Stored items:
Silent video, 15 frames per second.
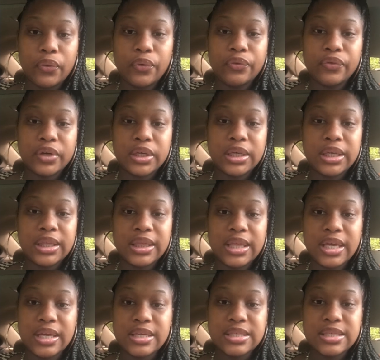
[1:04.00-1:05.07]
over
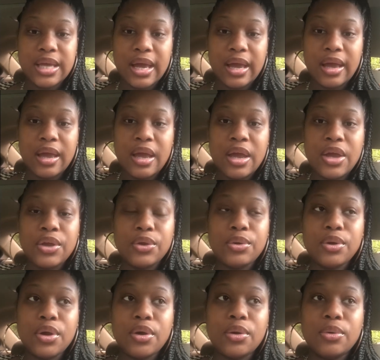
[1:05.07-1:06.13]
things that
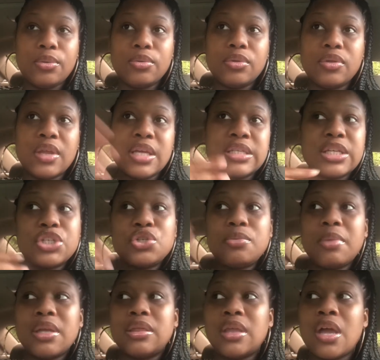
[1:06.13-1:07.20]
things that you
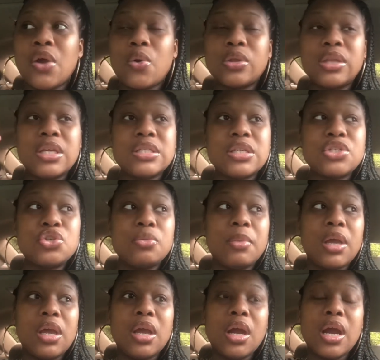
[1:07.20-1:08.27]
may think or things that you
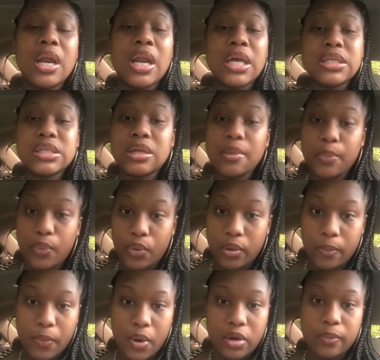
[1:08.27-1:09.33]
may hear. And that's an
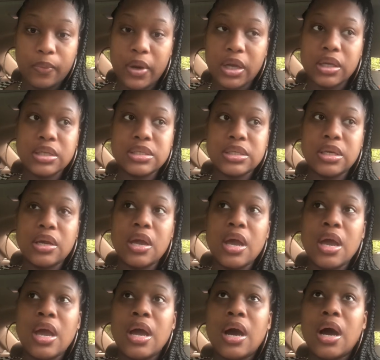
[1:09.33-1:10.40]
important part of pregnancy.
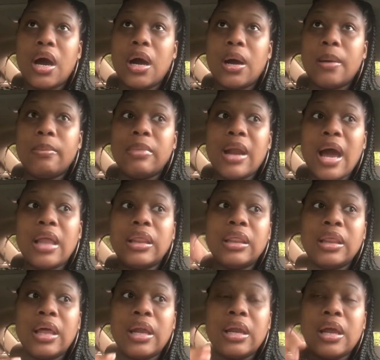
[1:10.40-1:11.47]
Not
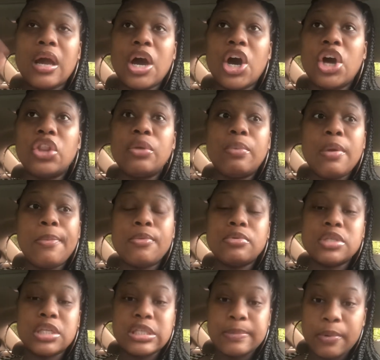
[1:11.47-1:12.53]
letting other people's
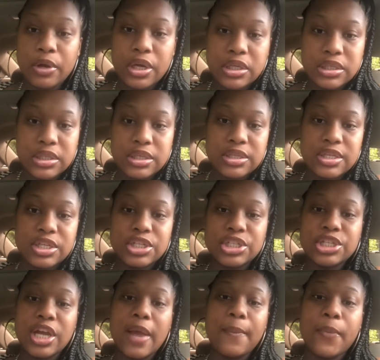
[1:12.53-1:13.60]
experiences
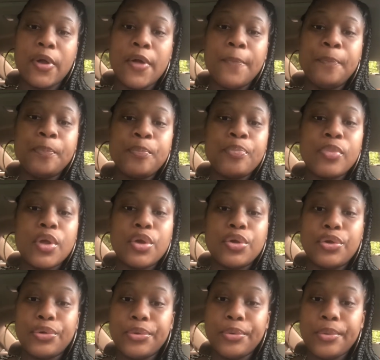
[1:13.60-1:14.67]
shape
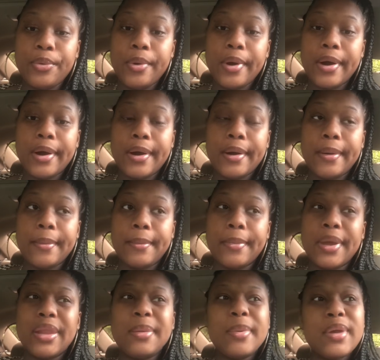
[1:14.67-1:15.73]
you.
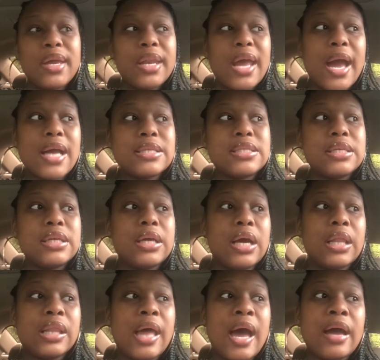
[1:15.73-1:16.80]
In the beginning I did
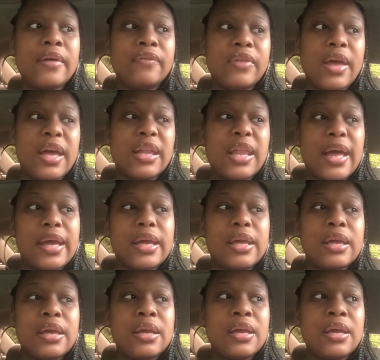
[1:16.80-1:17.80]
a lot of that, like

■ Work required ■
Please set down only the lines from the one containing "[1:09.33-1:10.40]" through the end of the entries, exactly as they stand, both ends included and with no pictures.

■ Completed task ■
[1:09.33-1:10.40]
important part of pregnancy.
[1:10.40-1:11.47]
Not
[1:11.47-1:12.53]
letting other people's
[1:12.53-1:13.60]
experiences
[1:13.60-1:14.67]
shape
[1:14.67-1:15.73]
you.
[1:15.73-1:16.80]
In the beginning I did
[1:16.80-1:17.80]
a lot of that, like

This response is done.